An Australian court Wednesday overturned a government approval for building Australia’s largest coal mine by India’s Adani Group. While environmentalists hailed the verdict against the controversial Carmichael coal mine project -- estimated to cost 16.5 billion Australian dollars ($12.2 billion) -- in Queensland, the Indian conglomerate said that the ruling was the result of a “technical legal error.”
The Federal Court of Australia found that the country’s Environment Minister Greg Hunt failed to properly consider advice about two vulnerable species -- the yakka skink and the ornamental snake -- that are found only in Queensland, the Sydney Morning Herald reported. The legal challenge was launched by the Mackay Conservation Group in January, alleging that greenhouse gas emissions from the mine threatened species and Adani's environmental track record had not been taken into account by the government at the time of granting approval for the coal mine in July 2014.
“The Minister conceded that he had made an error and Adani did as well that the proper process hadn't been followed in approving the Carmichael mine,” Ellen Roberts, a coordinator for the conservation group, told Sydney Morning Herald. "He is required to take advice from his department on threatened species into account and he didn't do that.”
The Adani Group reportedly said that "certain documents" were not presented by the Australian environment department when it finalized the mine and rail project, which is expected to produce up to 60 million tons of coal for export every year, mostly to India.
In an emailed statement to the Wall Street Journal, the company said it hoped the approval would be granted. “Adani is confident the conditions imposed on the existing approval are robust and appropriate once the technicality is addressed," it said.
According to the supporters of the project, it will help the Indian government bring electricity to millions of people currently living without power supply.
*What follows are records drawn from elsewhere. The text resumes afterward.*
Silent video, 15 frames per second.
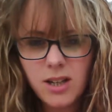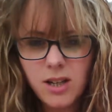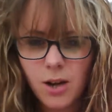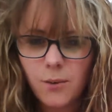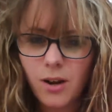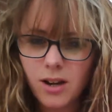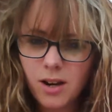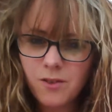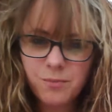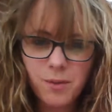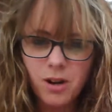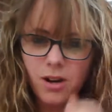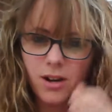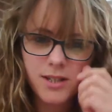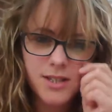know, I love
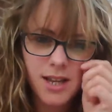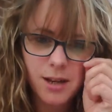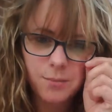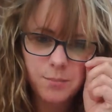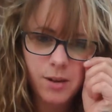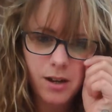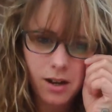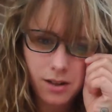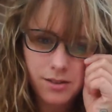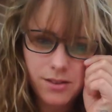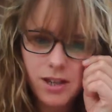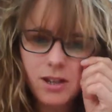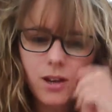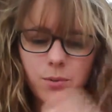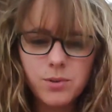marketing, but I
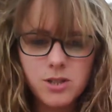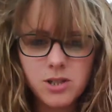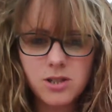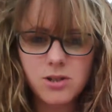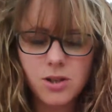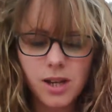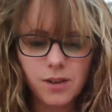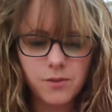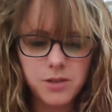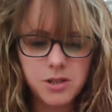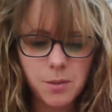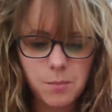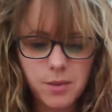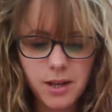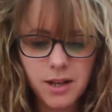think I was just looking for
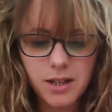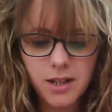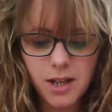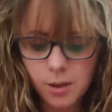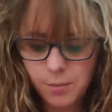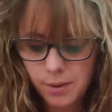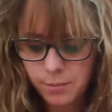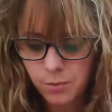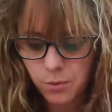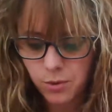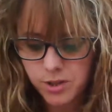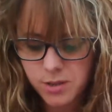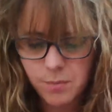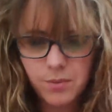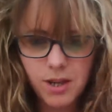something a bit
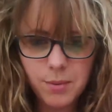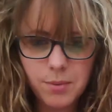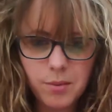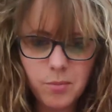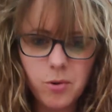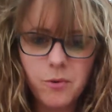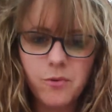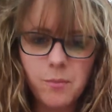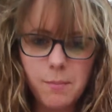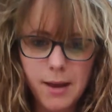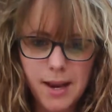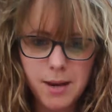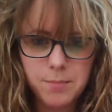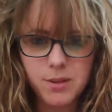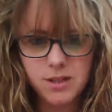more for
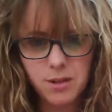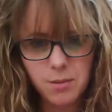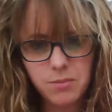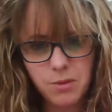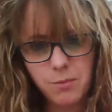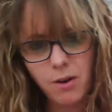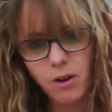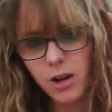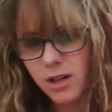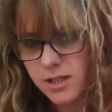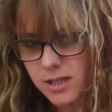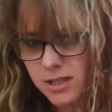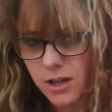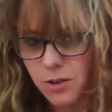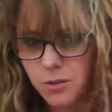me, but something where I
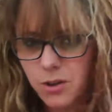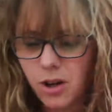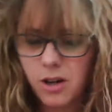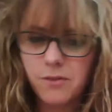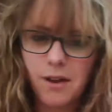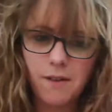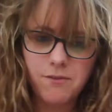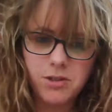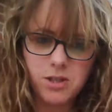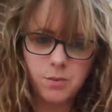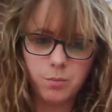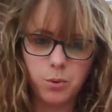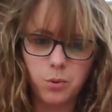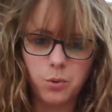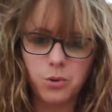could still kind of have the
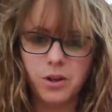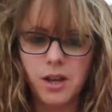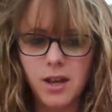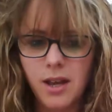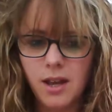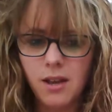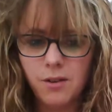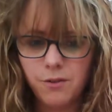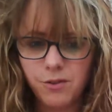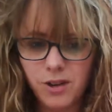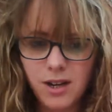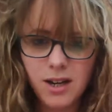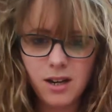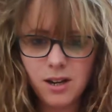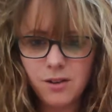support.
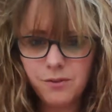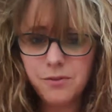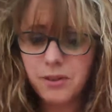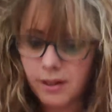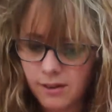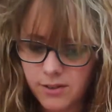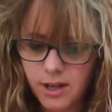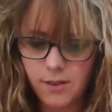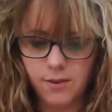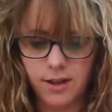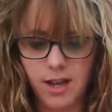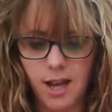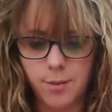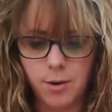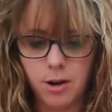Funnily enough, Forever
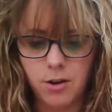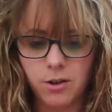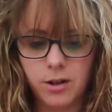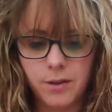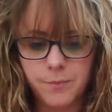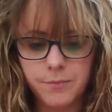Living came along.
Australian Prime Minister Tony Abbott also recently praised the project as a “miracle” that “could improve the lives of 100 million Indians.”
Meanwhile, the environment department said that a “technical administrative matter” messed up the way advice was provided to Hunt before he approved the project.
“Without pre-empting a final decision about the project, the department expects that it will take six to eight weeks to prepare its advice and the supporting documentation, and for the minister to reconsider his final decision,” the department said on its website.